Vai attended the famed Berklee School of Music when he was 18. There he honed his music theory, composition, and transcription skills, in addition to improving his guitar abilities. He ultimately attracted the attention of Frank Zappa in 1978 with a scary transcription of "The Black Page" and a demo tape of his playing with fusion band Morning Thunder. Based on this introduction, Zappa hired Vai as both a transcriptionist and a guitarist--Largely to play "impossible guitar parts." His work with Zappa on such noteworthy albums as Tinsel Town Rebellion, You Are What You Is, Shut Up And Play Yer Guitar, Ship Arriving Too Late to Save a Drowning Witch, The Man from Utopia, and Them or Us afforded the musical community its first view of Vai's Strat abuse and began his impressive body of recorded works. Vai's reputation was solidified with his 1984 self-recorded solo releases, Flex-Able and Flex-Able Laftovers, which married state-of-the-art guitar pyrotechnics with Zappa-esque humor. At this time, he was also a featured columnist with Guitar Player magazine and regularly provided complex and frighteningly accurate transcriptions in his Solo Flight features.

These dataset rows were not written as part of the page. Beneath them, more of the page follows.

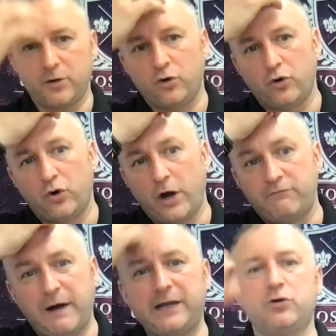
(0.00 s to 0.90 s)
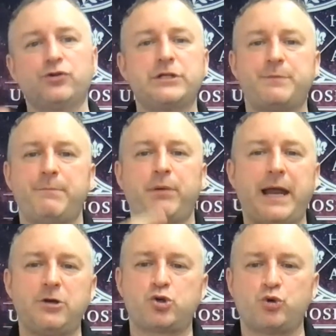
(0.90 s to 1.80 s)
or a record that's been
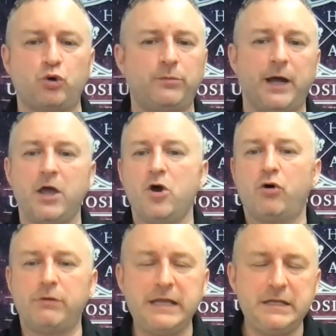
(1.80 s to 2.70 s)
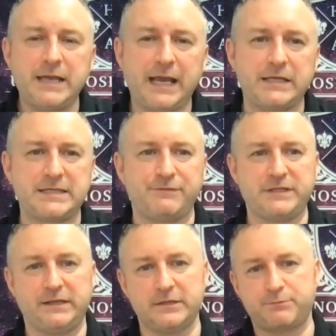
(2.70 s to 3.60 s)
playing, trauma, or any
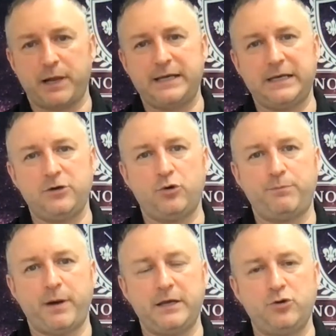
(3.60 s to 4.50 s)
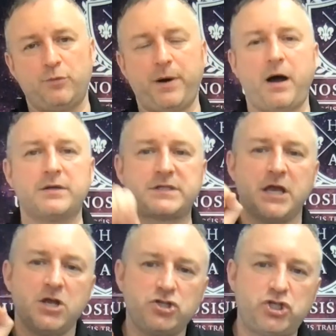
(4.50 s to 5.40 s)
negativity that's played in your past,
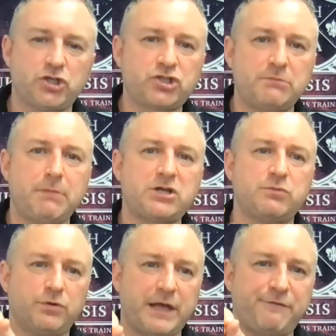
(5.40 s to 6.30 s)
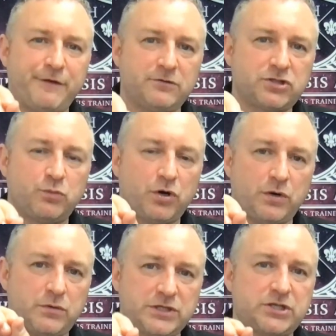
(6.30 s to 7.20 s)
just imagine what that feels, what
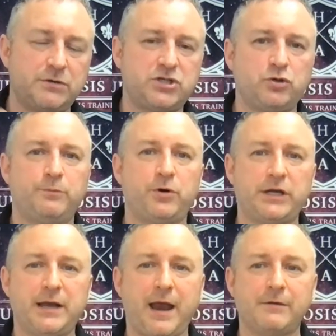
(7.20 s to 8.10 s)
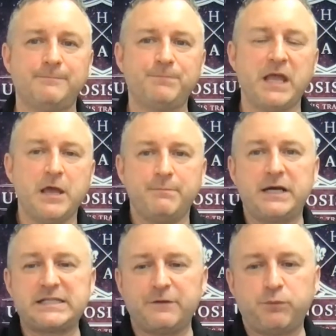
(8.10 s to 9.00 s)
it was doing to your body now.
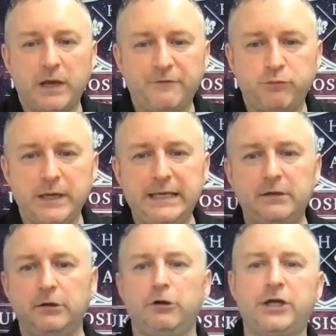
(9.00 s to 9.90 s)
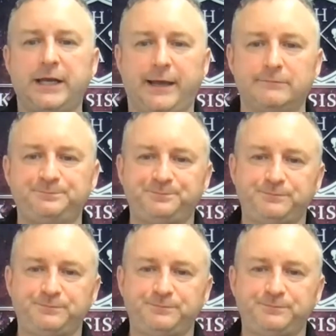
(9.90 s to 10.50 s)
Because if we look at it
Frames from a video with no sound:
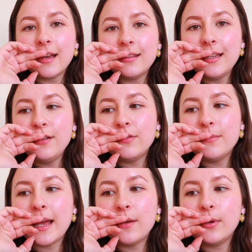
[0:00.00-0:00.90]
I think
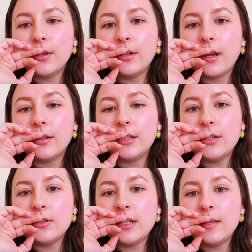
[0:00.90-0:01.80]
from now on, I'll
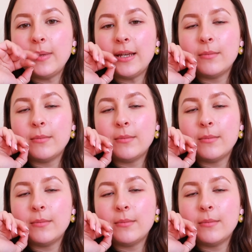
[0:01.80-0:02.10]
usually be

In 1985, Vai replaced Yngwie Malmsteen in Alcatrazz, setting in place a cornerstone of his legacy and fashioning his flamboyant "guitar-slinger" persona. He subsequently upped the ante with his playing on Public Image Ltd.'s Album, L. Shankar's Epidemics, and an onscreen appearance as the Devil's guitarist in the movie Crossroads. In 1986, Vai joined David Lee Roth's supergroup and was internationally touted in the media as the first legitimate contender to the Van Halen throne of guitar histrionics. The band's record Eat 'Em and Smile silenced any hype, fulfilling that promise and establishing Vai as a majof force in the rock genre. He increased his standing among rock and pop music fans globally when he joined vocalist and mega-frontman David Coverdale for an auspicious Whitesnake sequel record and world tour a couple years later.

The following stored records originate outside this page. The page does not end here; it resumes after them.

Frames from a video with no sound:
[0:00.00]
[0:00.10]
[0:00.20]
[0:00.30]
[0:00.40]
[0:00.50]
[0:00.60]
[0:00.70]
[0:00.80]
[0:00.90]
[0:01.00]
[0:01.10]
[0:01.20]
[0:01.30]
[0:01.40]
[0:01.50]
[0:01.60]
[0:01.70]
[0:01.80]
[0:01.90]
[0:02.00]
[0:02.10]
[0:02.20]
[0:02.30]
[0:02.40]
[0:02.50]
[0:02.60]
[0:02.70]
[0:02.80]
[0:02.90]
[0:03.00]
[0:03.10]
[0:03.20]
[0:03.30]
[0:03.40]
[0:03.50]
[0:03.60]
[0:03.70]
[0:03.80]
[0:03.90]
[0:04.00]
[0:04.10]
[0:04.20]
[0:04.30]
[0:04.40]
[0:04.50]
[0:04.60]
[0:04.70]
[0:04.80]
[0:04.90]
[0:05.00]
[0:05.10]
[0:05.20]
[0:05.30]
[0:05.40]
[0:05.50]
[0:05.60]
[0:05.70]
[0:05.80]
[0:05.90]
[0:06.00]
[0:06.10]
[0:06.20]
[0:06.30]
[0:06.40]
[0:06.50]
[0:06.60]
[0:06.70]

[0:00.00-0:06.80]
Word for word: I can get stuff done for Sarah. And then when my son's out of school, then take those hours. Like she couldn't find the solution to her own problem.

By the time the eighties had come to a close, Steve Vai was a bonafide living guitar legend. Never content to rest on his considerable laurels or to adhere to a standard M.O., Steve released his magnificent instrumental opus Passion and Warfare in 1990. This album precipitated an ambitious series of recordings for the new decade--must-haves among all Vai fanatics. Sex and Religion(1993), Alien Love Secrets(1995), and Fire Garden(1996) followed and ensured Vai's preeminence in the modern guitar patheon.